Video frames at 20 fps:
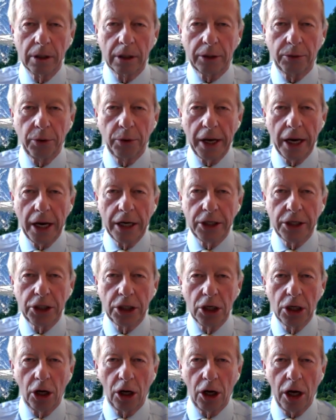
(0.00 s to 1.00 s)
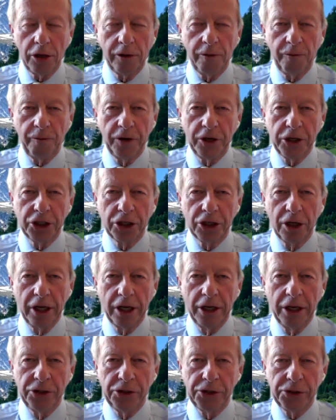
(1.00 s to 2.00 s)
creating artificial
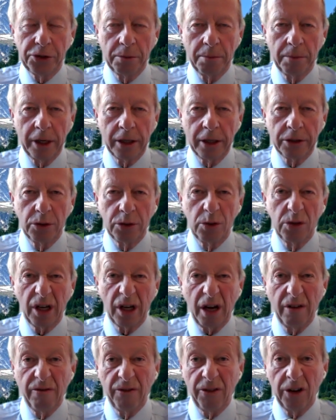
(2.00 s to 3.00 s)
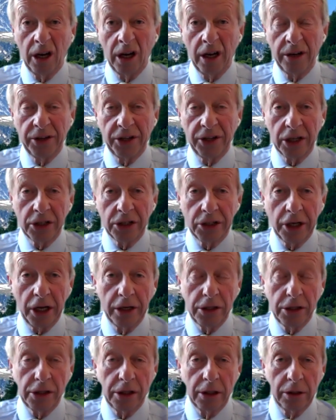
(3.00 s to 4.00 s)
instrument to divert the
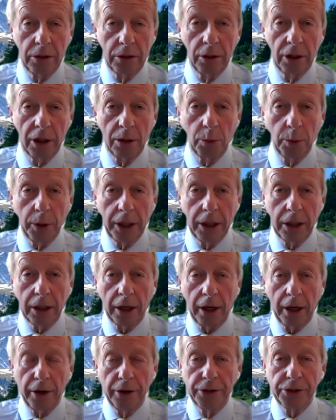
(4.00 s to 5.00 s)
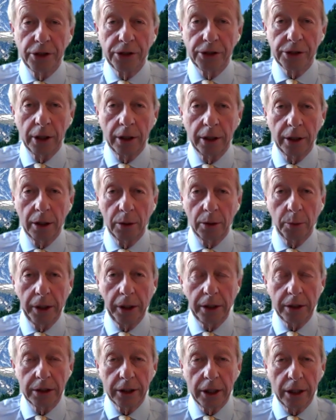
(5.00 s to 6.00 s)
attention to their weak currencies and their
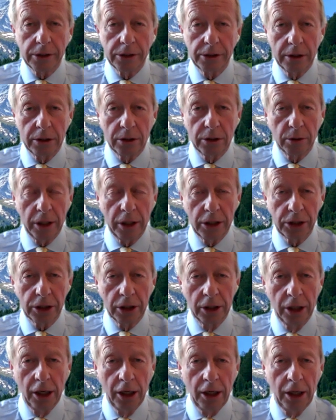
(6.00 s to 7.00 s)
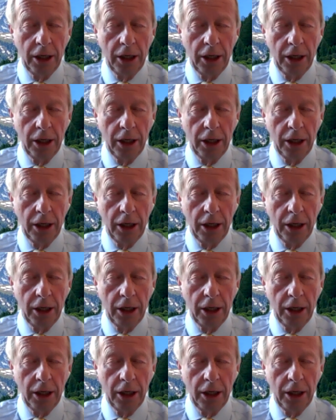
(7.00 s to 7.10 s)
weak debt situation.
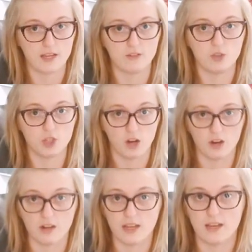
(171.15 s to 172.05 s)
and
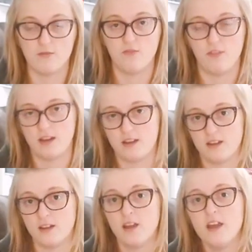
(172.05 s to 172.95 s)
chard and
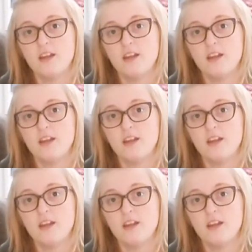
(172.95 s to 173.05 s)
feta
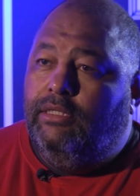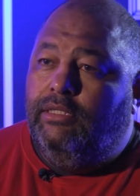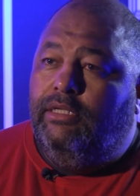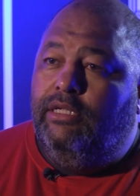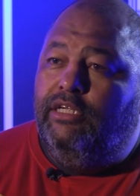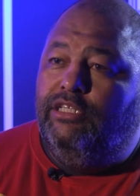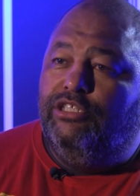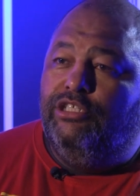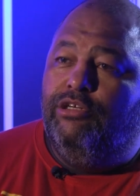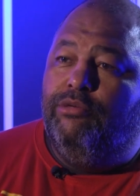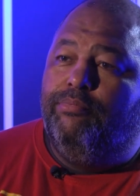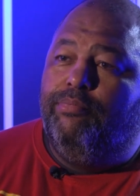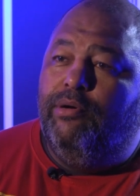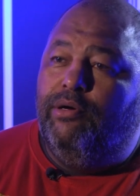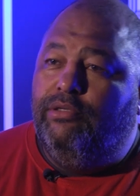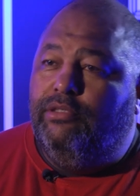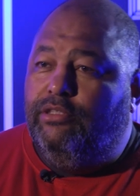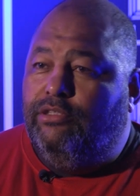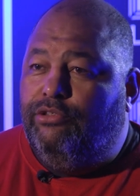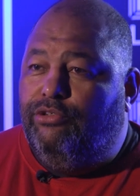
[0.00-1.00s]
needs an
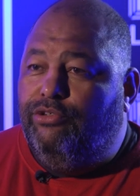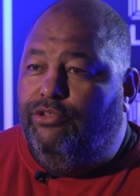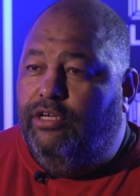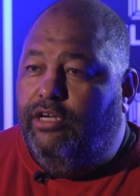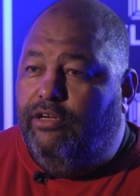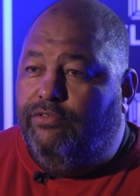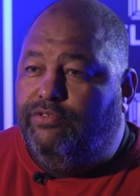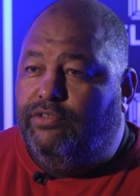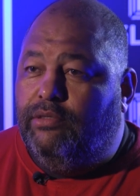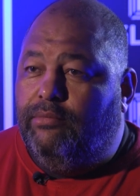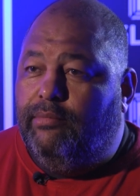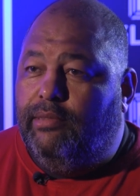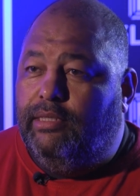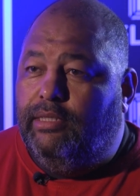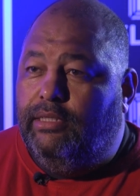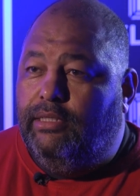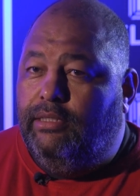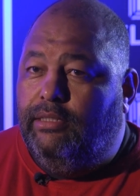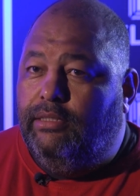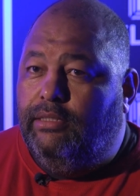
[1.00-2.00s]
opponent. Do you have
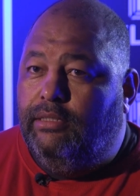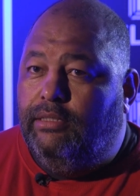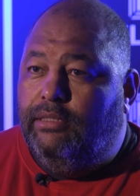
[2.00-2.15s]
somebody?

____________________

[The problem]: Copy the records above exactly. Do not carry any picture into the copy.

[Exercise response]:
Video frames at 20 fps:
(0.00 s to 1.00 s)
(1.00 s to 2.00 s)
creating artificial
(2.00 s to 3.00 s)
(3.00 s to 4.00 s)
instrument to divert the
(4.00 s to 5.00 s)
(5.00 s to 6.00 s)
attention to their weak currencies and their
(6.00 s to 7.00 s)
(7.00 s to 7.10 s)
weak debt situation.
(171.15 s to 172.05 s)
and
(172.05 s to 172.95 s)
chard and
(172.95 s to 173.05 s)
feta
[0.00-1.00s]
needs an
[1.00-2.00s]
opponent. Do you have
[2.00-2.15s]
somebody?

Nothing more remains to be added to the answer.